The fundamental concept behind weak references is simple; they are ignored by the garbage collector when it is traversing the object reference graph from the roots of the world in an attempt to locate accessible objects, and consequently objects which are reachable from the root only if a weak link is followed, are garbage.
Dolphin permits any indexable pointer object to be weak - the attribute is not limited to objects of a particular class as in some other Smalltalks. The named instance variables of such weaklings are not weak - if they were they would find it well nigh impossible to maintain their internal state (they'd risk losing it on every GC).
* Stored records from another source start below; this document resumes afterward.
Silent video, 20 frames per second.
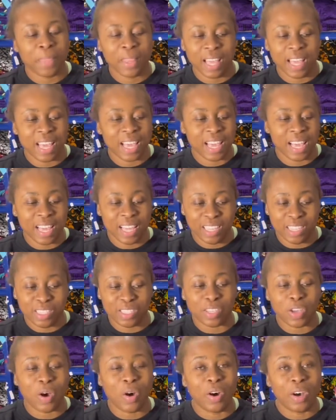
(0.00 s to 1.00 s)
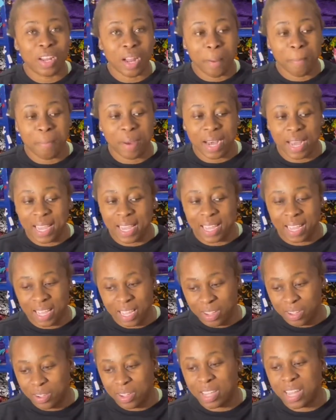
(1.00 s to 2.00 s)
It is on my
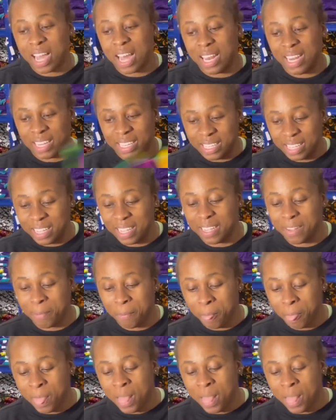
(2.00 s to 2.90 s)
calendar.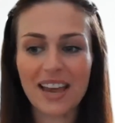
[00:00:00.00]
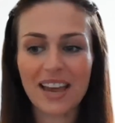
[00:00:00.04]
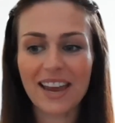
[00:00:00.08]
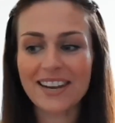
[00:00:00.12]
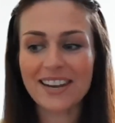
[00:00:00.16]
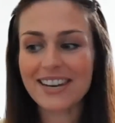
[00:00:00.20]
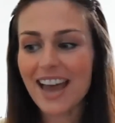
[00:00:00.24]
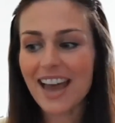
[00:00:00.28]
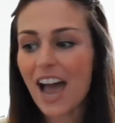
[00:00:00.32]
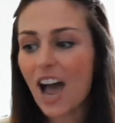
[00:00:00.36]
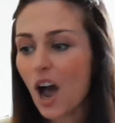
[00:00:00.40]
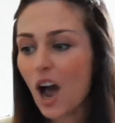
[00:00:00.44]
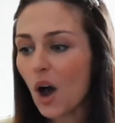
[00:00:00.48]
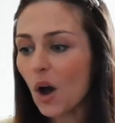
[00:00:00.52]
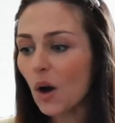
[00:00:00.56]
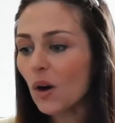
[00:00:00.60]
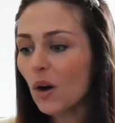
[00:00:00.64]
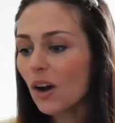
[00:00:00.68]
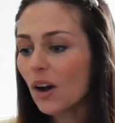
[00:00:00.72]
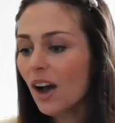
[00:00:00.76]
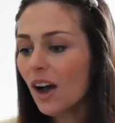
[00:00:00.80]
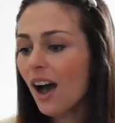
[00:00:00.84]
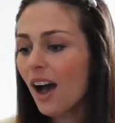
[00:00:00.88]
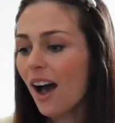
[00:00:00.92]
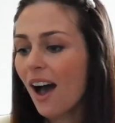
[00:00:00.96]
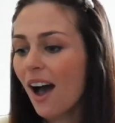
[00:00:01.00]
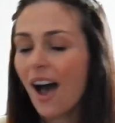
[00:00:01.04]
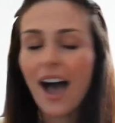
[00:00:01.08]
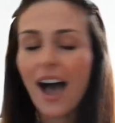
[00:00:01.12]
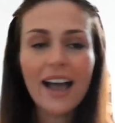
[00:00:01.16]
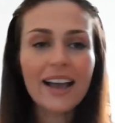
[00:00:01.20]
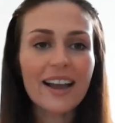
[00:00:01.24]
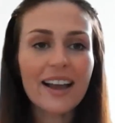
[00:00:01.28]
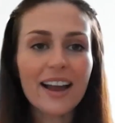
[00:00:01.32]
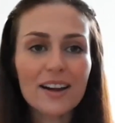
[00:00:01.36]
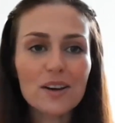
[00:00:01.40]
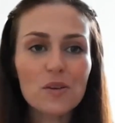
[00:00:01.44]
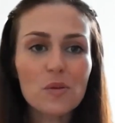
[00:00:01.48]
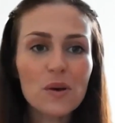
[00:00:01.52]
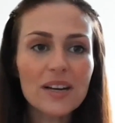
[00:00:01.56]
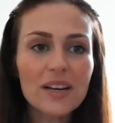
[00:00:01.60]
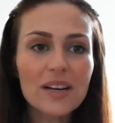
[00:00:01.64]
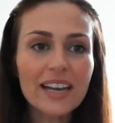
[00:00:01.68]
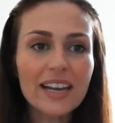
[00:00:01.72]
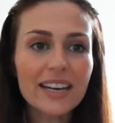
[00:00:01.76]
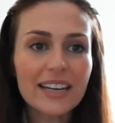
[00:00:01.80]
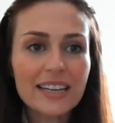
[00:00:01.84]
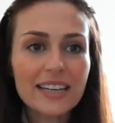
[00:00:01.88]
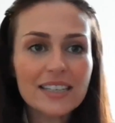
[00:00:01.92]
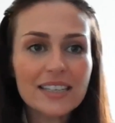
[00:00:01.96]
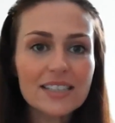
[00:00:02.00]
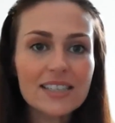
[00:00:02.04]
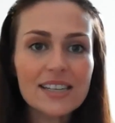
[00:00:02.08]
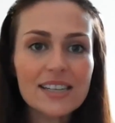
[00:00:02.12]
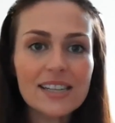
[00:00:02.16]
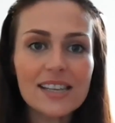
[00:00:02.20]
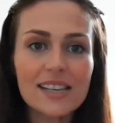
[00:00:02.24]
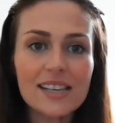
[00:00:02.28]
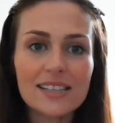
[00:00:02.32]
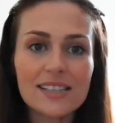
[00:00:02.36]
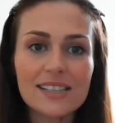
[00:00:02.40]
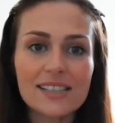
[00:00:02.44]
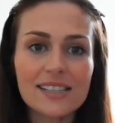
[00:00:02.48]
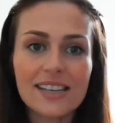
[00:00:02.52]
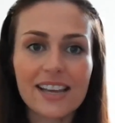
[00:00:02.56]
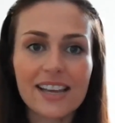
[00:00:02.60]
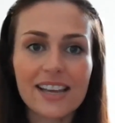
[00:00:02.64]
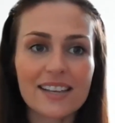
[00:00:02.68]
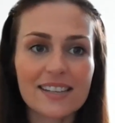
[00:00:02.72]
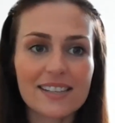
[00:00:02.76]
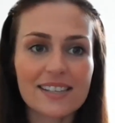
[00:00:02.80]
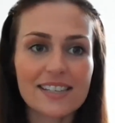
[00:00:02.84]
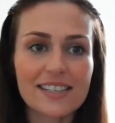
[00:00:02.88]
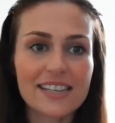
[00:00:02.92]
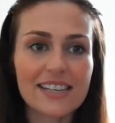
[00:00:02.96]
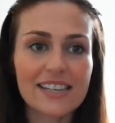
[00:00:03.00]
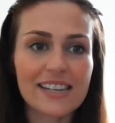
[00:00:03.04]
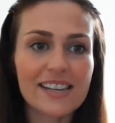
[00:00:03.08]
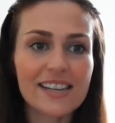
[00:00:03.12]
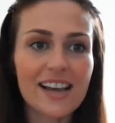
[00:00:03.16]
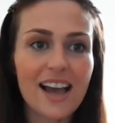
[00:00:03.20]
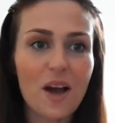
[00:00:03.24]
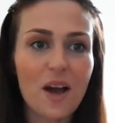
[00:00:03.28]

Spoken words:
And now I kind of want to get into this, Kingsley.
This is not, in practice, a limitation because it is always possible to simulate a named variable with a pair of accessors and a fixed index, and in any case it is mostly collections which need to be weak, and these are more conveniently implemented with indexable variables.
The memory manager also makes certain guarantees to objects marked with the weak attribute:
|•||If they belong to a mourning class (i.e. one with the Mourning behaviour bit), they will receive one, and only one, #finalizeElements: message following each GC should they suffer a bereavement or bereavements, and the argument will inform them how many new corpses they have (if they've not been tidy, they may still have others too). Weaklings which are not members of mourning classes receive no notification of losses.|
|•||Weak references to objects which expired (or were queued for finalization) during a GC cycle, will have been replaced with references to the corpse object.|
|•||Weak references will only be replaced with corpses if the formerly referenced object has no remaining strong references. It is not guaranteed, however, that the object will actually expire, because if it is marked as finalizable, it is within its rights to rescue itself in its #finalize method. Any former weak references will not be reinstated if it rescues itself.|
|•||A mourning weakling will receive an #elementsExpired: message in respect of imminent deaths before those dying objects have had a chance to complete their last requests (if they have any).|
Note that the GC does not remove references to corpse from previous reapings. Should this be the behaviour desired, then weaklings must tidy away corpses themselves in their #elementsExpired: method (e.g. see WeakArray>>nilAllCorpsesAndDo:).
You may be wondering why the memory manager doesn't just nil expired weak references during the GC, rather than replacing them with corpses? Well, this might work for simple data structures, but many objects (e.g. hashed collections) are too complicated, and need to be able to identify which of their elements have been lost in order to carry out efficient and effective repairs. One might also need to be able to identify the deaths in order to perform pseudo-finalization on behalf of objects which are not in themselves finalizable (e.g. by keeping a parallel collection of "executors").
How does one implement weaklings? This depends on whether the weaklings need go through a mourning process in order to repair themselves after suffering bereavements (i.e. they need to implement #elementsExpired:). There are no special requirements on bereavement immune weaklings which do not need mourn, but otherwise the procedure is quite involved, not least because mourning weaklings need to be process safe. It is preferable to re-use an existing weak collection (directly or by encapsulation) rather than implementing your own. If this is not possible, then the Weak Collection pattern explains the procedure in detail.
Example weaklings can be found in Dolphin implementing the symbol table, and the dependency and event mechanisms.